Required work ▸ Write out, please, each line from the one containing "[0:08.10-0:09.00]" to the final line of the data, both included, exactly and without pictures.

Records for the exercise ▸
Segment Open
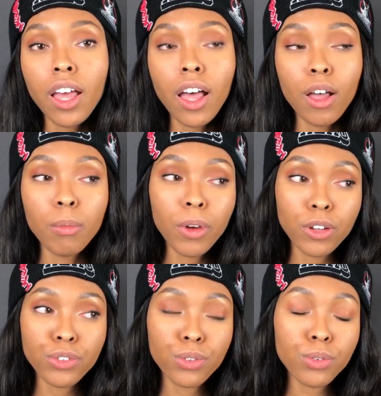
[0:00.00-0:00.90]

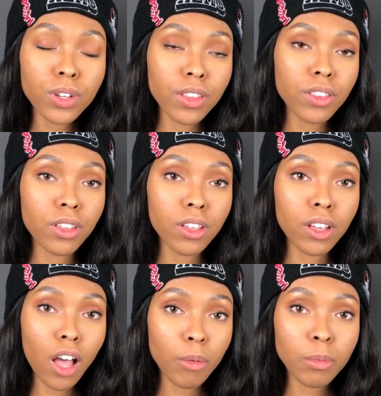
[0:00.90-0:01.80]
Her suit in the
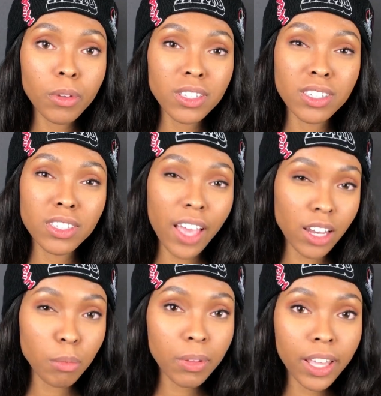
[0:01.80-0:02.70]
comic books is
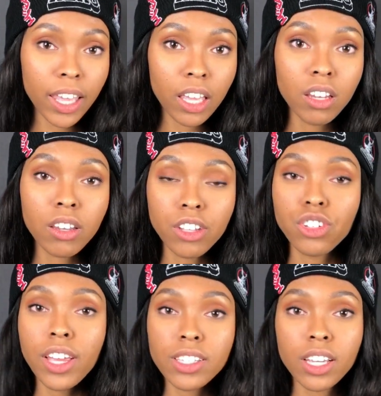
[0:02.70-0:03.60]
kind of plain, like
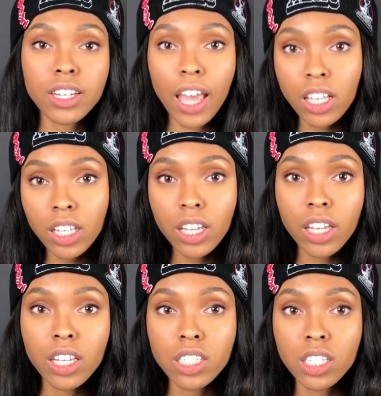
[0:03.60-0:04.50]
she has like a
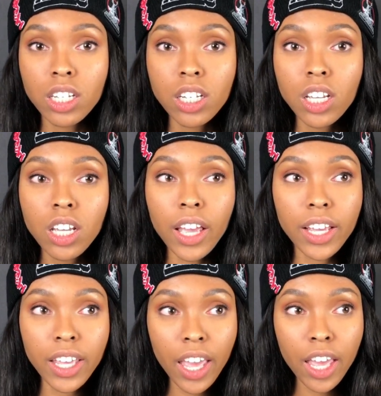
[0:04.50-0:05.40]
necklace and a
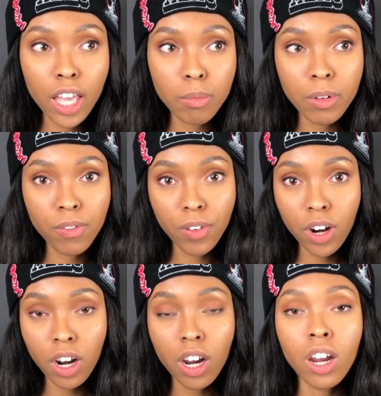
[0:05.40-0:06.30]
cape and
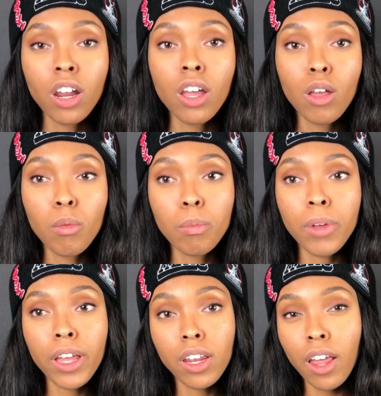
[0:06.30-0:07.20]
fur,
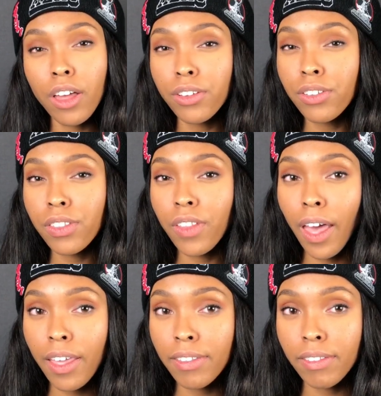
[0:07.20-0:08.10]
but other than
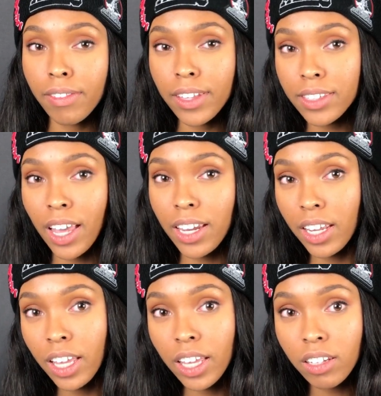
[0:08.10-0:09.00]
that, that's kind
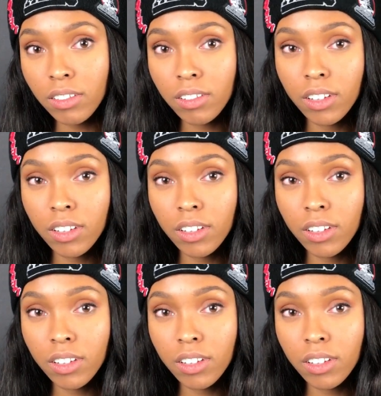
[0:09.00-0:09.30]
of it.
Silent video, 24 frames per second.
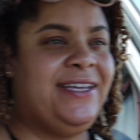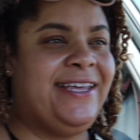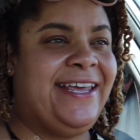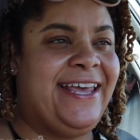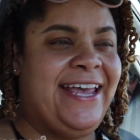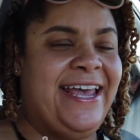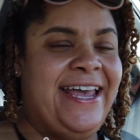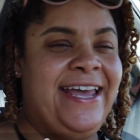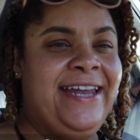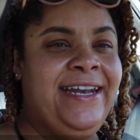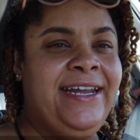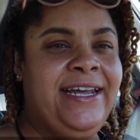
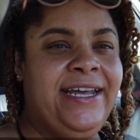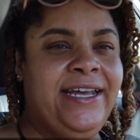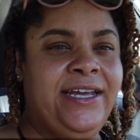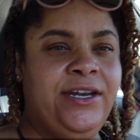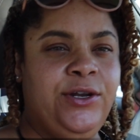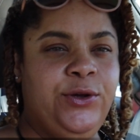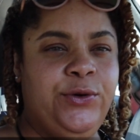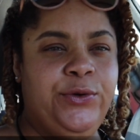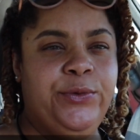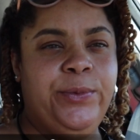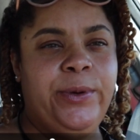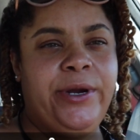Can an
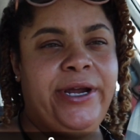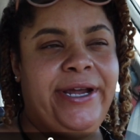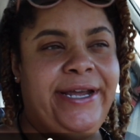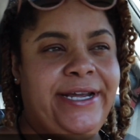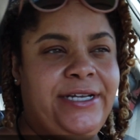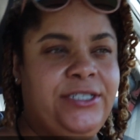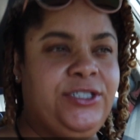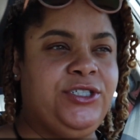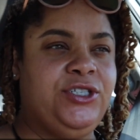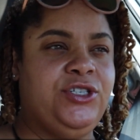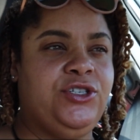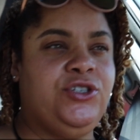
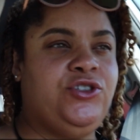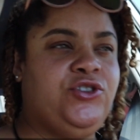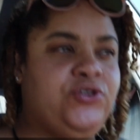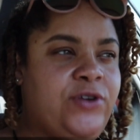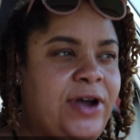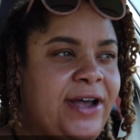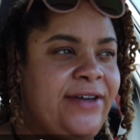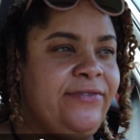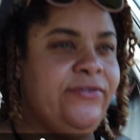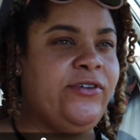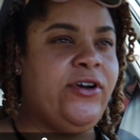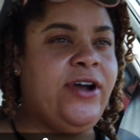UberEATS
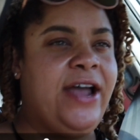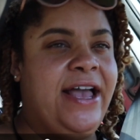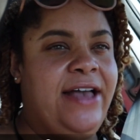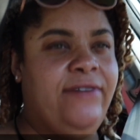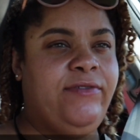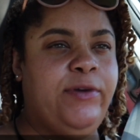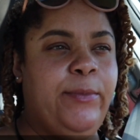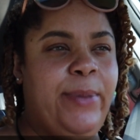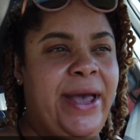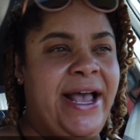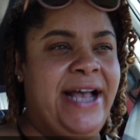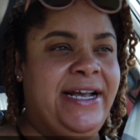driver
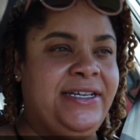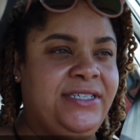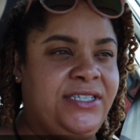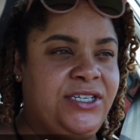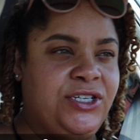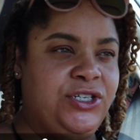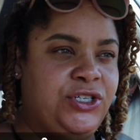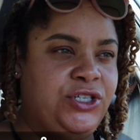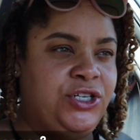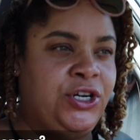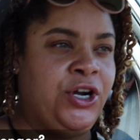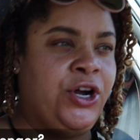have a
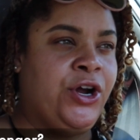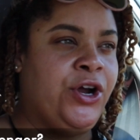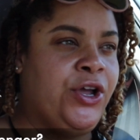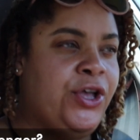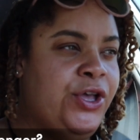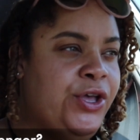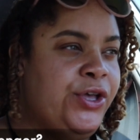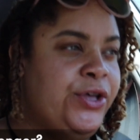passenger?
Segment Closed
Output for this task ▸
[0:08.10-0:09.00]
that, that's kind
[0:09.00-0:09.30]
of it.
Silent video, 24 frames per second.
Can an
UberEATS
driver
have a
passenger?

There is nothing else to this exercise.